Work order >> Which lines in the entries below contain the string "frames"? Show each of them in full.

Data >>

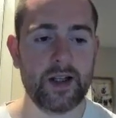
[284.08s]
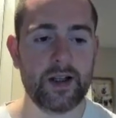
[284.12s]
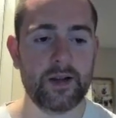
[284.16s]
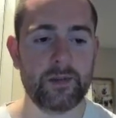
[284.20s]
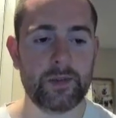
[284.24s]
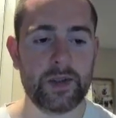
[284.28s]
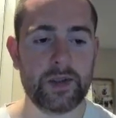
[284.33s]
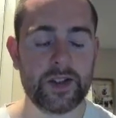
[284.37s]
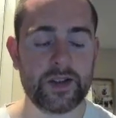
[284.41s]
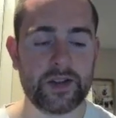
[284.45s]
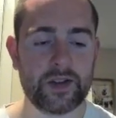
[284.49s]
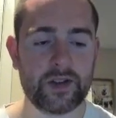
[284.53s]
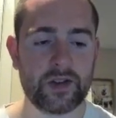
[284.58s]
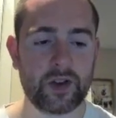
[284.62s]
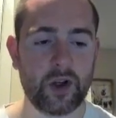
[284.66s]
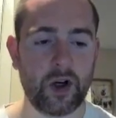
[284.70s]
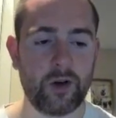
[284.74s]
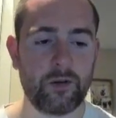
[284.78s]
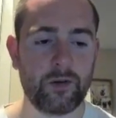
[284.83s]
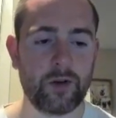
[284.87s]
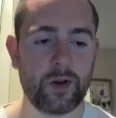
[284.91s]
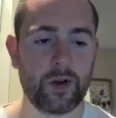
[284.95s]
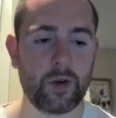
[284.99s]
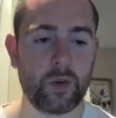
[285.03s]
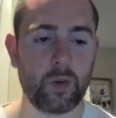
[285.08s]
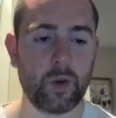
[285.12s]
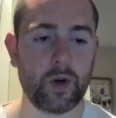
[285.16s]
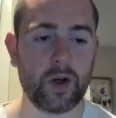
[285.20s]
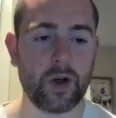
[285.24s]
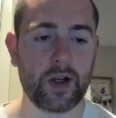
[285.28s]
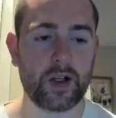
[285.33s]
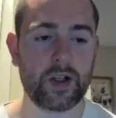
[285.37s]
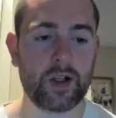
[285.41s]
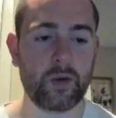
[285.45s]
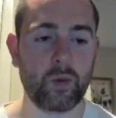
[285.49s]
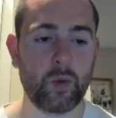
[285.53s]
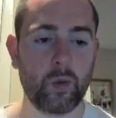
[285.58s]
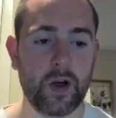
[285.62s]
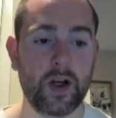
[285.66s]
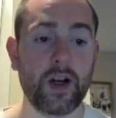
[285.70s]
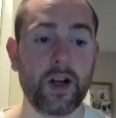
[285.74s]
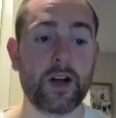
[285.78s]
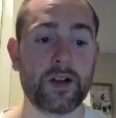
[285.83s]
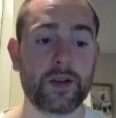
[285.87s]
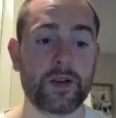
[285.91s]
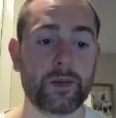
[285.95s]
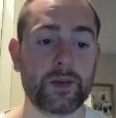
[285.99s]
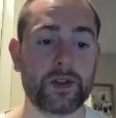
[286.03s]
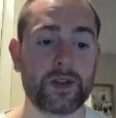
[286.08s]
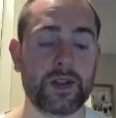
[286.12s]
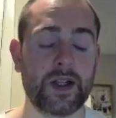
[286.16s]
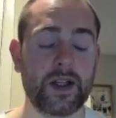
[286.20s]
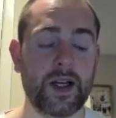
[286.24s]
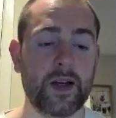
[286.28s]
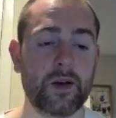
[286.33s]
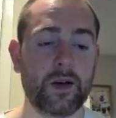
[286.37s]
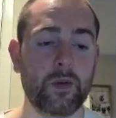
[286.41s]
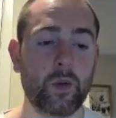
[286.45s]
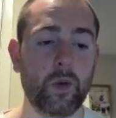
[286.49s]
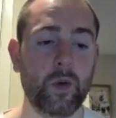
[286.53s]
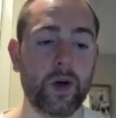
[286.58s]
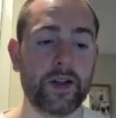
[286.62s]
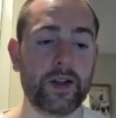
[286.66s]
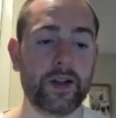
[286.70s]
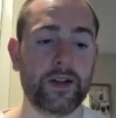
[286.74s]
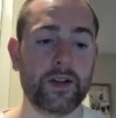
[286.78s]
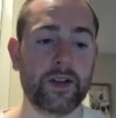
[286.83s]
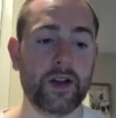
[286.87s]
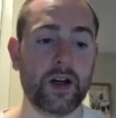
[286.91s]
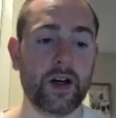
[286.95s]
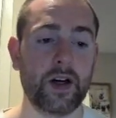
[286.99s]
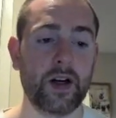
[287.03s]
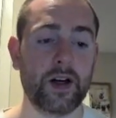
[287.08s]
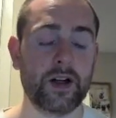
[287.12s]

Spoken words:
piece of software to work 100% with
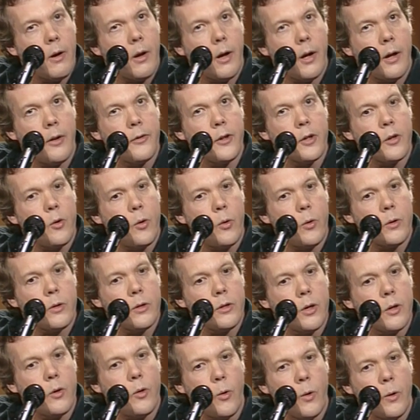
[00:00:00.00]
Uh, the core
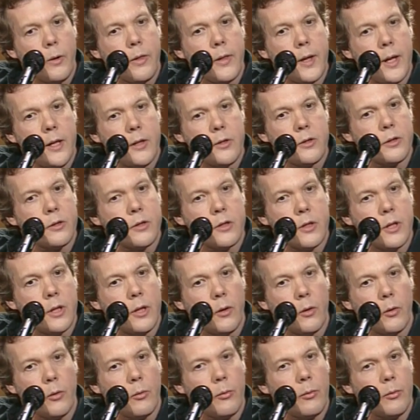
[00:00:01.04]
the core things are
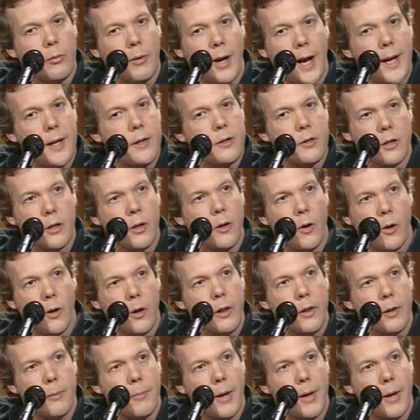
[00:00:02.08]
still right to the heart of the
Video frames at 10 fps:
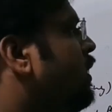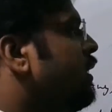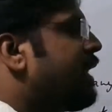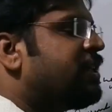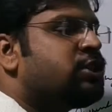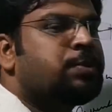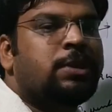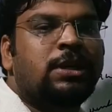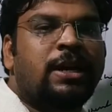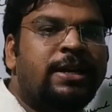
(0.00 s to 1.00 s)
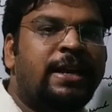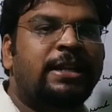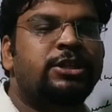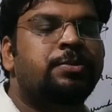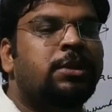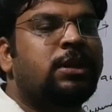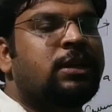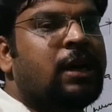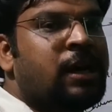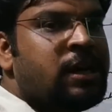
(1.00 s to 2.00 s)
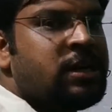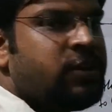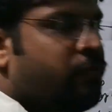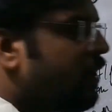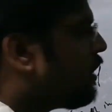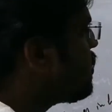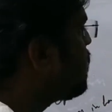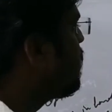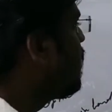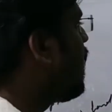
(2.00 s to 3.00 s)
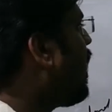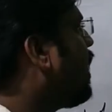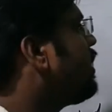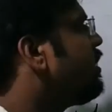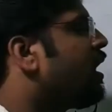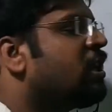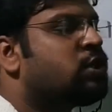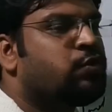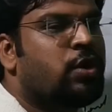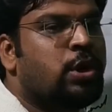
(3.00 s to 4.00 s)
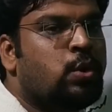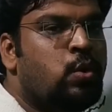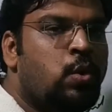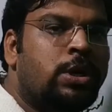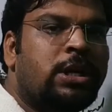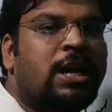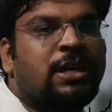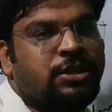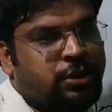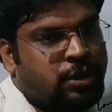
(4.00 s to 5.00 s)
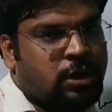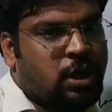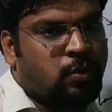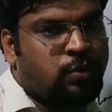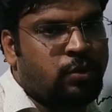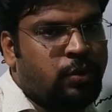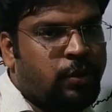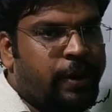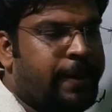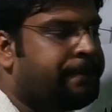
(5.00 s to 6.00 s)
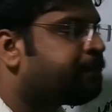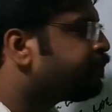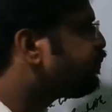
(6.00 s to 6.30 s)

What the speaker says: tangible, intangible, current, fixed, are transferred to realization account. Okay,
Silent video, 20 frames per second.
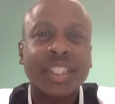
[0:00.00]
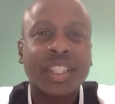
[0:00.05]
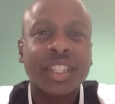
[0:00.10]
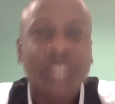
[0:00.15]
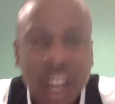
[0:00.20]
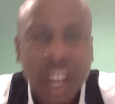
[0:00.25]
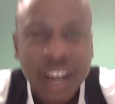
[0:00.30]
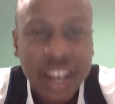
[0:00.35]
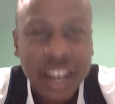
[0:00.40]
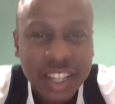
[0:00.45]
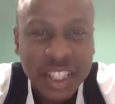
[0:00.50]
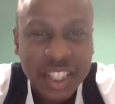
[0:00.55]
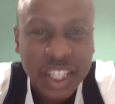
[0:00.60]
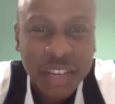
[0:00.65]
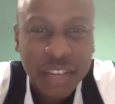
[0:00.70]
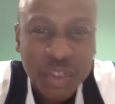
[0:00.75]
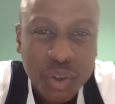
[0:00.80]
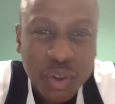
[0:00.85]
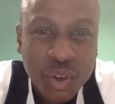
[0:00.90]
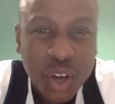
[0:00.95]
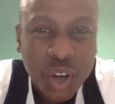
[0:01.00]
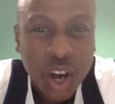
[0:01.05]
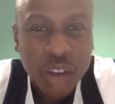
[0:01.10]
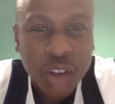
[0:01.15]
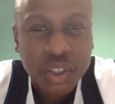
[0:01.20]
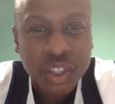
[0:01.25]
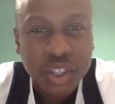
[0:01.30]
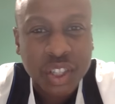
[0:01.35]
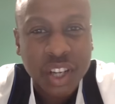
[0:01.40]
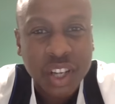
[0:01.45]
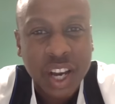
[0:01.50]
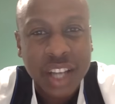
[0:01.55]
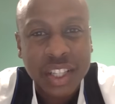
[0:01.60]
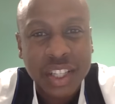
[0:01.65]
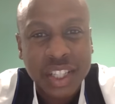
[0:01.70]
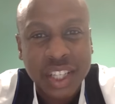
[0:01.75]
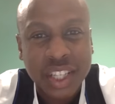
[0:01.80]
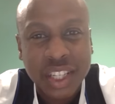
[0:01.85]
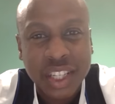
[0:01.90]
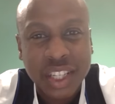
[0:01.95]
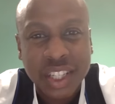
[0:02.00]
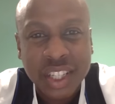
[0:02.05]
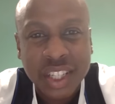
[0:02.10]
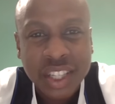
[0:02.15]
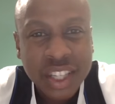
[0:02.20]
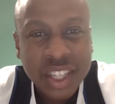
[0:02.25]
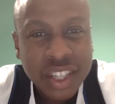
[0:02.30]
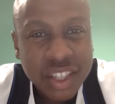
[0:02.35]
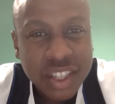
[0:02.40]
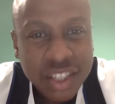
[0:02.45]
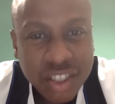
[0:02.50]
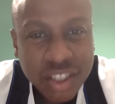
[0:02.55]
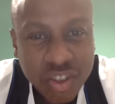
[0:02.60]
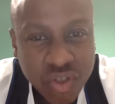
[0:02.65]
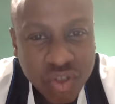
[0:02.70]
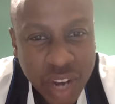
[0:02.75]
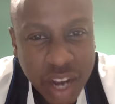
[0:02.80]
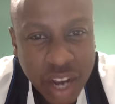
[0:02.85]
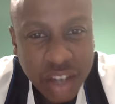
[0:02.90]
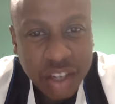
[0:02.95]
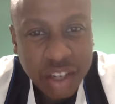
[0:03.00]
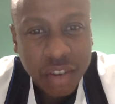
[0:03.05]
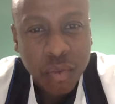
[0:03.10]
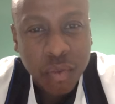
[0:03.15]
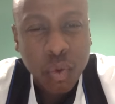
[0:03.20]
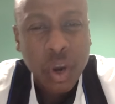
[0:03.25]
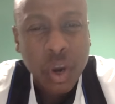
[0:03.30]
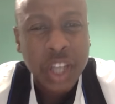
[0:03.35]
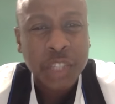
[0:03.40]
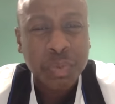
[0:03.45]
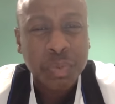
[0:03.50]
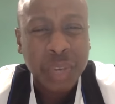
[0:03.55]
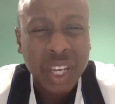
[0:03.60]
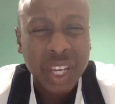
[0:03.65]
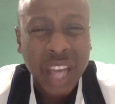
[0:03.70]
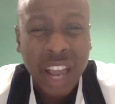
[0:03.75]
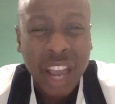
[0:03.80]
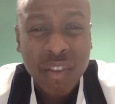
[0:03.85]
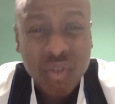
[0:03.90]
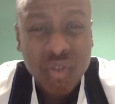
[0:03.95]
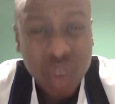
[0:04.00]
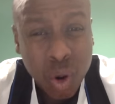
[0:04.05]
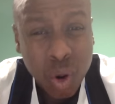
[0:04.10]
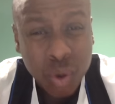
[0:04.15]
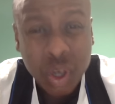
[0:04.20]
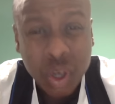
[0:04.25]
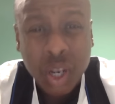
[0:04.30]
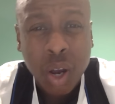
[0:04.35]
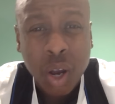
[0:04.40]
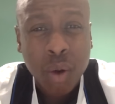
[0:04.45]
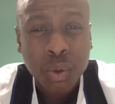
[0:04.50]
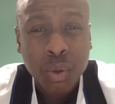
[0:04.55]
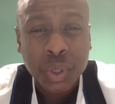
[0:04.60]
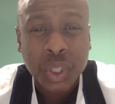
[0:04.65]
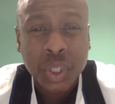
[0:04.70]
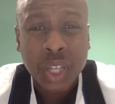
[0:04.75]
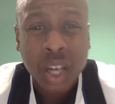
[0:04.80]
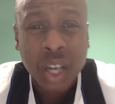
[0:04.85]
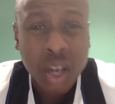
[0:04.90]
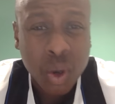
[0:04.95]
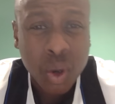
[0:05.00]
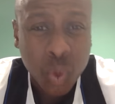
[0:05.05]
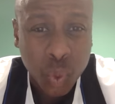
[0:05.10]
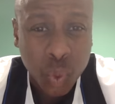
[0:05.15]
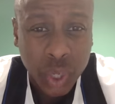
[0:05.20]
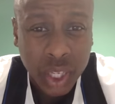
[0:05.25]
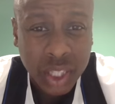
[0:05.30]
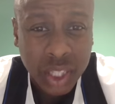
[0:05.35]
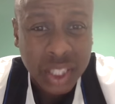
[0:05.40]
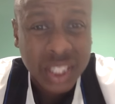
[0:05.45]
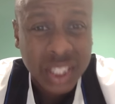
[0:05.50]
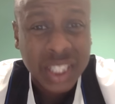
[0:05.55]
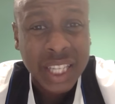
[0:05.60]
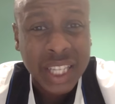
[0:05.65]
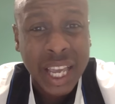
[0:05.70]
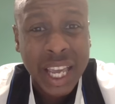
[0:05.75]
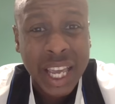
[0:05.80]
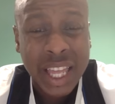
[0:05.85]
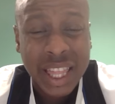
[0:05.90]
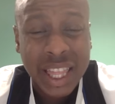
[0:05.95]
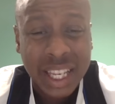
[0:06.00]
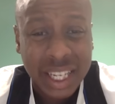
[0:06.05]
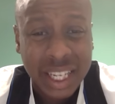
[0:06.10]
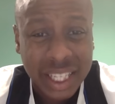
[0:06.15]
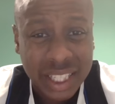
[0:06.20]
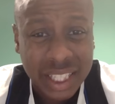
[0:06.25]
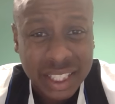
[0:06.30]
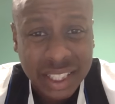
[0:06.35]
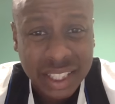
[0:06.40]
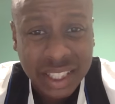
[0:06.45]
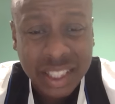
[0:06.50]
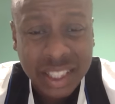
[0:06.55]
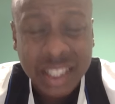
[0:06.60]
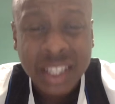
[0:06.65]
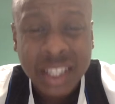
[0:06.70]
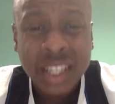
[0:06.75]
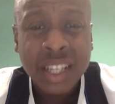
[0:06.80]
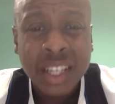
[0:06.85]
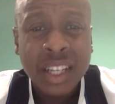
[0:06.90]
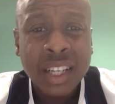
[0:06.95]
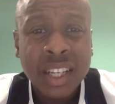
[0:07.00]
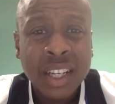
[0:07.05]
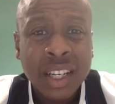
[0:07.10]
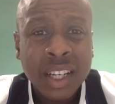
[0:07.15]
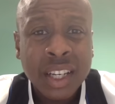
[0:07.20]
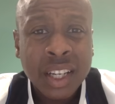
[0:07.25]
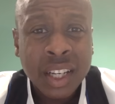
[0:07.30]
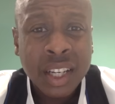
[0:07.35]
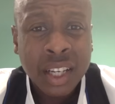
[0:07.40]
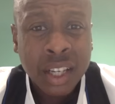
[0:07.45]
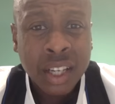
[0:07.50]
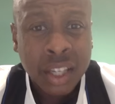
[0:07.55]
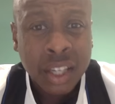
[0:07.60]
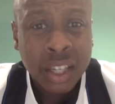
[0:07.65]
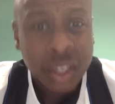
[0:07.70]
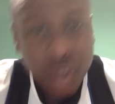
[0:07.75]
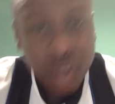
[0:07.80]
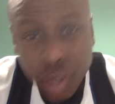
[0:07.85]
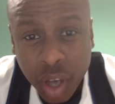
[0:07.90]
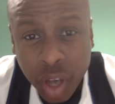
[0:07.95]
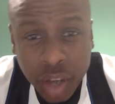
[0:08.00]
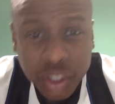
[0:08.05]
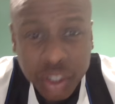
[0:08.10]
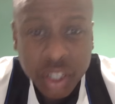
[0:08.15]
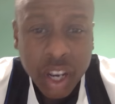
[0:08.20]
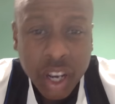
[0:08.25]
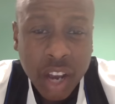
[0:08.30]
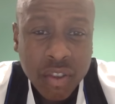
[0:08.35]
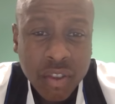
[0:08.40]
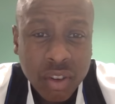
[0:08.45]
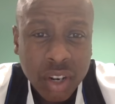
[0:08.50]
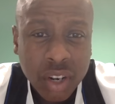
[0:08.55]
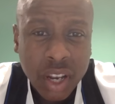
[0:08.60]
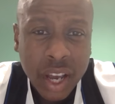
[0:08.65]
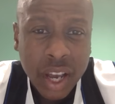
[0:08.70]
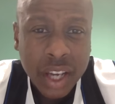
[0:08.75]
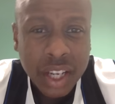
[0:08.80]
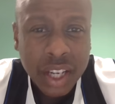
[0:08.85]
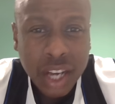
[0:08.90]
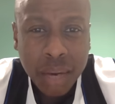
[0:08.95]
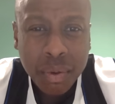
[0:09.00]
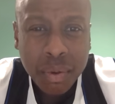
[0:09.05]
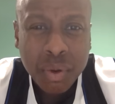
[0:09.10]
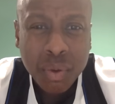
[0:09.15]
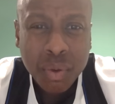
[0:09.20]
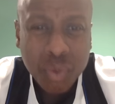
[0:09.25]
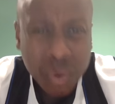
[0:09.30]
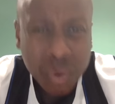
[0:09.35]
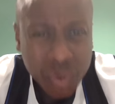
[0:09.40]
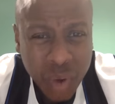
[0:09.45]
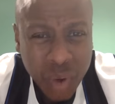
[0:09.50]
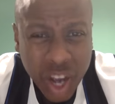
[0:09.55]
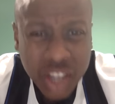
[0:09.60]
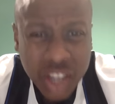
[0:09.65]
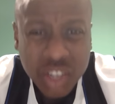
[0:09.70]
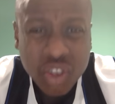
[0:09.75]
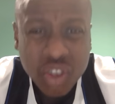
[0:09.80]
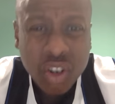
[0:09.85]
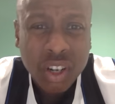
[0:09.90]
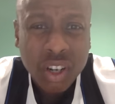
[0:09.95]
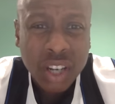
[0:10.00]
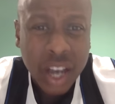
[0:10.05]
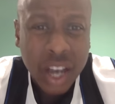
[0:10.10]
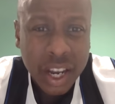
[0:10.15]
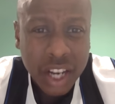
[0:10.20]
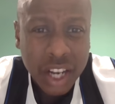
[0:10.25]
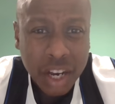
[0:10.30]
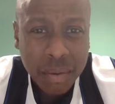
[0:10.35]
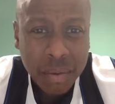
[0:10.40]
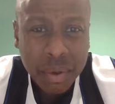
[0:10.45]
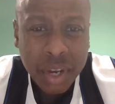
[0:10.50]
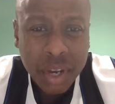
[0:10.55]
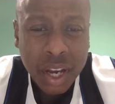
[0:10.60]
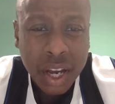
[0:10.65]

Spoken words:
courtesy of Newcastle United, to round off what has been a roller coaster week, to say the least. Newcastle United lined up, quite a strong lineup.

Answer box >>
Video frames at 10 fps:
Silent video, 20 frames per second.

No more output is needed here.